Intimacy is a feeling of closeness, familiarity, and/or friendship with another person. Synonyms for intimacy are: attachment, affection, warmth, togetherness, affinity, rapport. I had none of these things in my first marriage. In fact, we were severely detached from each other’s needs.
I’m an emotional person and I couldn’t be my true self for fear he wouldn’t accept me. Typically, my husband recoiled when I expressed any type of emotion and as a result, I grew more and more distant. Because I didn’t have those critical components of intimacy in my relationship, I didn’t feel connected to him. I discovered that I needed intimacy in order to feel s*xual.
In the beginning of our relationship s*x with my then husband was mediocre. For some reason I thought that as we grew together in our marriage, the s*x would get better. Well, I was wrong. It got worse and I became more and more detached and unfulfilled. Before long, s*x became an obligatory act that eventually became a repulsive one. Five years into it, the thought of having s*x with this man triggered my gag-reflex.

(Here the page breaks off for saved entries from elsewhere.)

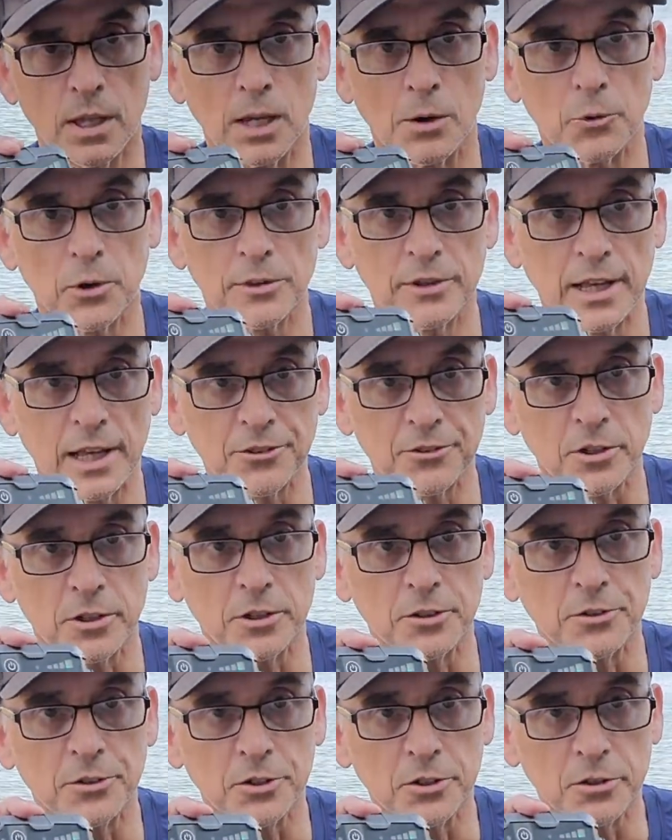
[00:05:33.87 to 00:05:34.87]
And what that's
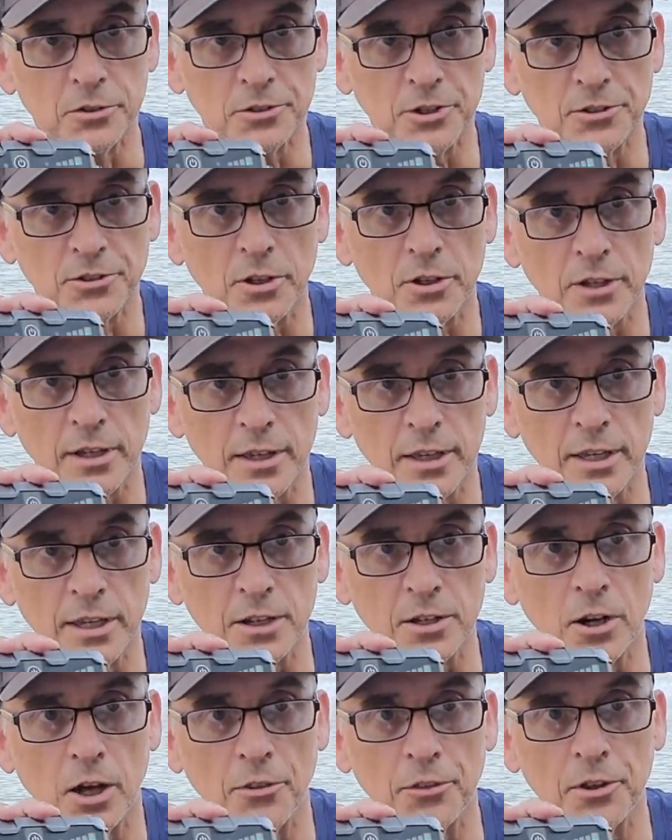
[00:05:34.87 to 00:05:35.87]
going to do is it's going to
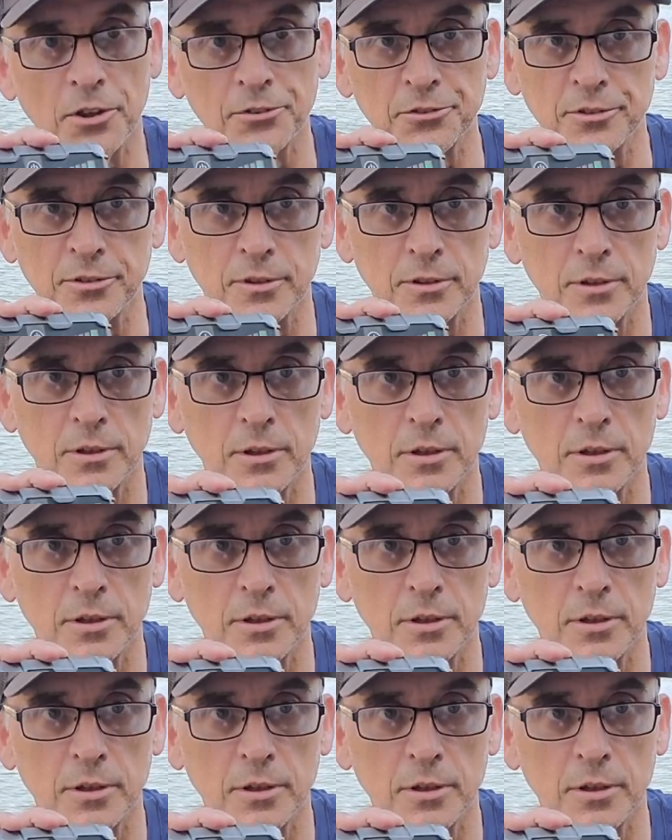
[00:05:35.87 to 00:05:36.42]
kick on this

I think because we lacked the intimacy I needed to enjoy having s*x with him.
I wish I would have understood the importance of intimacy in a relationship, especially a long-term relationship. I wish my husband did too. I have found that most people don’t talk about s*x and intimacy. It’s probably because they were never taught how to express themselves emotionally or s*xually. In our culture our boys are taught to detach from their emotions. Our girls are taught that their bodies are objects so they detach from their bodies. Boys and girls need to be taught to connect with the mind, body and spirit. But that’s the subject of another post.
S*x and intimacy are two different things. It’s important to understand how they differ and how they correlate. It’s also important to understand what you value. If intimacy isn’t important to you but it’s important to your partner, this should be discussed before you get married. How will you navigate these differences in your marriage? Will you consider not getting married if this need is not fulfilled.